By looking at me you wouldn’t ever know that often my bladder is on fire and I have to urinate all the time. And I may get up four to five times a night to do. Yes at the ripe ole’ age of 31!! You also wouldn’t know that many days out of the month I have severe pain in my belly. Either caused by the Interstitial Cystitis or by Endometriosis! The pain can be disabling at times. And I would like to cry and lay in the fetal position. But I don’t! You also wouldn’t know that my chance to carry my own baby is slim to none now due to my invisible illnesses. The one thing I have wanted more than anything my whole life is no longer a possibility. But you can’t see that!
Another thing you would never see by just looking at this 31yo lady is that the depression can be real. If you suffered from all the things I mentioned above you would probably be depressed too.

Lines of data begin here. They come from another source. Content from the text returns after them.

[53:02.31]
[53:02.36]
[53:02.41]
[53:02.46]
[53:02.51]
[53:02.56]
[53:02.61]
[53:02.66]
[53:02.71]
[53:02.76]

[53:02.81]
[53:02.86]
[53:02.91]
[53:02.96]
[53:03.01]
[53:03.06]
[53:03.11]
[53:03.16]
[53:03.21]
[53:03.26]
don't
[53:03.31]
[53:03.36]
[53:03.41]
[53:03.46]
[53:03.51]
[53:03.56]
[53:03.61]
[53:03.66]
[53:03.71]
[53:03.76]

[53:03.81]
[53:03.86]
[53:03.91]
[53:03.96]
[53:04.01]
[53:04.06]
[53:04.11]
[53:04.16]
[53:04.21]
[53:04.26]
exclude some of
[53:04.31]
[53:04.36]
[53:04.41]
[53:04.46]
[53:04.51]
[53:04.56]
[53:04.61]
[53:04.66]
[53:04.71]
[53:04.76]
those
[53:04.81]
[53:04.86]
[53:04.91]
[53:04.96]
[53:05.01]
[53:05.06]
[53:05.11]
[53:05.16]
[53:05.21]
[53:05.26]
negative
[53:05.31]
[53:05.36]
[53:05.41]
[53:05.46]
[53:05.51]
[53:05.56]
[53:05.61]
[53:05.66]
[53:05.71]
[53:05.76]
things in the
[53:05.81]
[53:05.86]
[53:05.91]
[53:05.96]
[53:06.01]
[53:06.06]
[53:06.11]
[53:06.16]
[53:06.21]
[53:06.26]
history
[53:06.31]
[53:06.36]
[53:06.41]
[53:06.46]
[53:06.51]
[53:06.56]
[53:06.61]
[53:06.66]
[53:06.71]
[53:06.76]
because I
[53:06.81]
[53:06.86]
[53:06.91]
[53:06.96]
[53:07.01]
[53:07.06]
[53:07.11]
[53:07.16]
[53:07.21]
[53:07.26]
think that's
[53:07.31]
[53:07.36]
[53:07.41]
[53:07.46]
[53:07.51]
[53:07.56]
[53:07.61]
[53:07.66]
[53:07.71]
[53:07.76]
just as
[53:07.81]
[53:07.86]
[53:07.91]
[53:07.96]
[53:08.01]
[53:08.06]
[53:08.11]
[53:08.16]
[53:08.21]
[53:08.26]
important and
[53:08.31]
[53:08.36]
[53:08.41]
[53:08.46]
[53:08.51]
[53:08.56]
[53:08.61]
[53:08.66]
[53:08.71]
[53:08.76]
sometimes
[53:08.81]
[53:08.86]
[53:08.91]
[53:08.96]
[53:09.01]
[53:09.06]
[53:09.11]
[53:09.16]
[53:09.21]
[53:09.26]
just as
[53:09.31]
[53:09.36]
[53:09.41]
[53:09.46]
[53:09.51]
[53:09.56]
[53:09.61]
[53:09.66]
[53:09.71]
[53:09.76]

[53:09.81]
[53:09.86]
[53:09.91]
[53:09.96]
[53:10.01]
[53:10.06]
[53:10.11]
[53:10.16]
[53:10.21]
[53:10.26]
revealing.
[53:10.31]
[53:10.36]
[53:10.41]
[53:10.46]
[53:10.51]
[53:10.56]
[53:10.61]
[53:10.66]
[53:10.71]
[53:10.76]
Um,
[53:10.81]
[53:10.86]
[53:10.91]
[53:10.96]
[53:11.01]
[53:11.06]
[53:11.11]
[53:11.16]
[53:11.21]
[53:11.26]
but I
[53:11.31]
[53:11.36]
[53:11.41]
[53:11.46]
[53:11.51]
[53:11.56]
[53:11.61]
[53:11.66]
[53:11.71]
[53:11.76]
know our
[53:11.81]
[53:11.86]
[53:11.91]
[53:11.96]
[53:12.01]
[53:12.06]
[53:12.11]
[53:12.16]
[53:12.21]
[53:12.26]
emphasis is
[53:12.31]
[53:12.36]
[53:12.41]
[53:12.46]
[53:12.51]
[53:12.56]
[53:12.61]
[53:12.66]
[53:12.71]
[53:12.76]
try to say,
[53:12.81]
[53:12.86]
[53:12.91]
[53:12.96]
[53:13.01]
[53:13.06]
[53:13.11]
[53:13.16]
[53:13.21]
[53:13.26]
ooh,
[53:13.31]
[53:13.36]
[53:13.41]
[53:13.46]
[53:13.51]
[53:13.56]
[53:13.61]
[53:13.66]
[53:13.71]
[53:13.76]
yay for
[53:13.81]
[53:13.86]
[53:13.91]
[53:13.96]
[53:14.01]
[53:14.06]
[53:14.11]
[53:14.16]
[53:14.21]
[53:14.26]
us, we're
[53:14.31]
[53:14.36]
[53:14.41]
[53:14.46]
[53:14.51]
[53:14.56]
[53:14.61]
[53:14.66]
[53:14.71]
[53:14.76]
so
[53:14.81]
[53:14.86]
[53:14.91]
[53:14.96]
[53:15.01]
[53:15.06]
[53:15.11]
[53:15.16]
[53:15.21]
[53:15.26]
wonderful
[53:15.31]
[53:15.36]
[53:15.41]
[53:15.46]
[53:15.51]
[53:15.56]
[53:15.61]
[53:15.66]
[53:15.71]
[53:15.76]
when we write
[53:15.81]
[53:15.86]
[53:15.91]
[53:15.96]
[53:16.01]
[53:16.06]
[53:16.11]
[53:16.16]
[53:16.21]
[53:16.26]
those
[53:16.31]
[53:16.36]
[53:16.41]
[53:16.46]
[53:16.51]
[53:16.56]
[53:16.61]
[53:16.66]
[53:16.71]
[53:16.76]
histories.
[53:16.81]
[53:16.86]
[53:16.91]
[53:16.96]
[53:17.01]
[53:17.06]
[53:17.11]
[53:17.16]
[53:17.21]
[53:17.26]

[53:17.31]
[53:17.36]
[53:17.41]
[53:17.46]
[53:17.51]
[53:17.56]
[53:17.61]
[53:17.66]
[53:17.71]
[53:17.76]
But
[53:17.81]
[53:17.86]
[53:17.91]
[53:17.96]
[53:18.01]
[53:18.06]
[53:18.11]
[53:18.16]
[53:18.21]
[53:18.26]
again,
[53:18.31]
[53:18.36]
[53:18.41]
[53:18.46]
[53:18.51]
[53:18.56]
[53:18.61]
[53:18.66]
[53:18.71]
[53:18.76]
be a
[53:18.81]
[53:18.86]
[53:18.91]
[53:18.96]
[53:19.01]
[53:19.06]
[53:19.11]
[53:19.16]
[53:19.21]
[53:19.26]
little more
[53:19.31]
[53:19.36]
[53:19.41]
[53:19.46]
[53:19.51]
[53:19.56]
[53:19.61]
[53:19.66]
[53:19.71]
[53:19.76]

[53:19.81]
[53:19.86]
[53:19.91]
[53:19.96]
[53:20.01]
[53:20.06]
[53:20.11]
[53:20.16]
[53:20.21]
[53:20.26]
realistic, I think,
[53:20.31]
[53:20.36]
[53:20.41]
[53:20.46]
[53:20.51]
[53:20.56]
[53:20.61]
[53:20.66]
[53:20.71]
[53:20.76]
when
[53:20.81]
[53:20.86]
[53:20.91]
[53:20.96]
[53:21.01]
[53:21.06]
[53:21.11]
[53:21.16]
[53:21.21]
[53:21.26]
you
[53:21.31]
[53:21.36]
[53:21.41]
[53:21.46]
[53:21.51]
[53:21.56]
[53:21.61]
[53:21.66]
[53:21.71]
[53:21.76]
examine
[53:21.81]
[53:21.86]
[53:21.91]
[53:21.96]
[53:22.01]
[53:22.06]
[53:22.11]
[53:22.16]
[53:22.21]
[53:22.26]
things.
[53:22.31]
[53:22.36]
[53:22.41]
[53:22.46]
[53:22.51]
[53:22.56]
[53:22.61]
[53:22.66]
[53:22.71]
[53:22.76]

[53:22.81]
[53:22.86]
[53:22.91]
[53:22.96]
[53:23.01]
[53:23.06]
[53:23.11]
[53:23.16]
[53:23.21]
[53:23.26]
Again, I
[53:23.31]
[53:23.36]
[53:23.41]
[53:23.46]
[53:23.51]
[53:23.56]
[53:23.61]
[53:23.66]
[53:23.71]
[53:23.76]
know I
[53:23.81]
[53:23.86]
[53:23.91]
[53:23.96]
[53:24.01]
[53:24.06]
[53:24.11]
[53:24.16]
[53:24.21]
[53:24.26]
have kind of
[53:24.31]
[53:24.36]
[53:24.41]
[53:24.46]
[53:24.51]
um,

You probably wouldn’t know that there are days when getting out of bed feels pointless. And crying is the only thing that seems to help. Anxiety is also real. You never know when you get out somewhere if one of these diseases will strike its ugly head. Then what happens? How do you excuse yourself to head for home? Will I make it home safely? Should I bother my working family to come get me? All things you have to worry about because you never know when you could get sick.
Any invisible illness can take over your life. And not usually for the good. There are so many struggles. Loss of friendships and family members because they don’t understand. Or don’t take the time to learn. Loss of wages/job because of being sick. And anyone who says getting disability is Easy is so WRONG. It can take years for people with an “Invisble Illness” to get approved. Because just like you the judge can’t see if either. We look fine on the outside.

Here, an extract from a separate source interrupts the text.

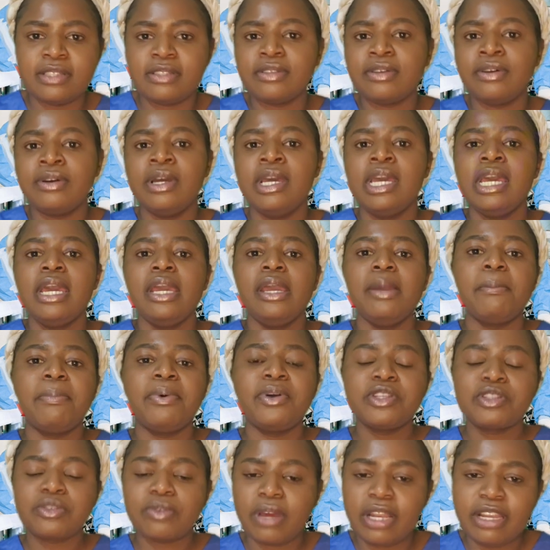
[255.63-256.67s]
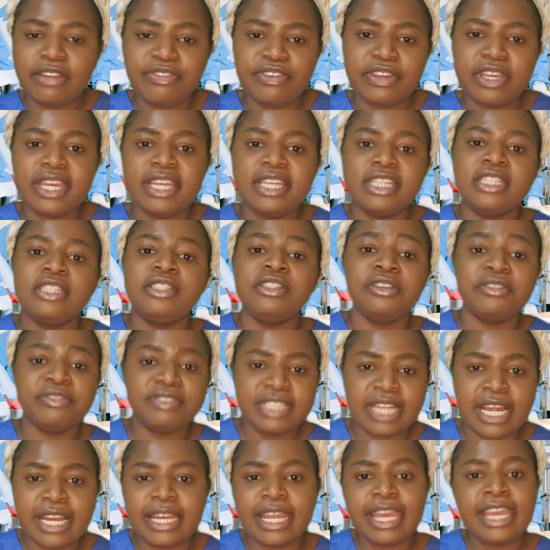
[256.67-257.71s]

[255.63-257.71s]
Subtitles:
So post-qualification, you've done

If you take anything away from this please thing before you hurl thoughtless, mean words at people. Try to be less judgemental when you see a young person parked in the handicapped spot. He or she probably needs it or they wouldn’t have it. Also, try to be a good friend! And know that even though we may cancel 5 times before we can actually have dinner with you, doesn’t mean we don’t value your friendship. It just means that we are listening to our bodies. Lastly, remember what your Mama taught you. “If you don’t have anything nice to say, don’t bother saying anything at all!”
I hope this encourages others to share the things that no one can see outwardly due to their Invisible Illness. Let the world know what you go through. And others in the same boat know that they are not alone!!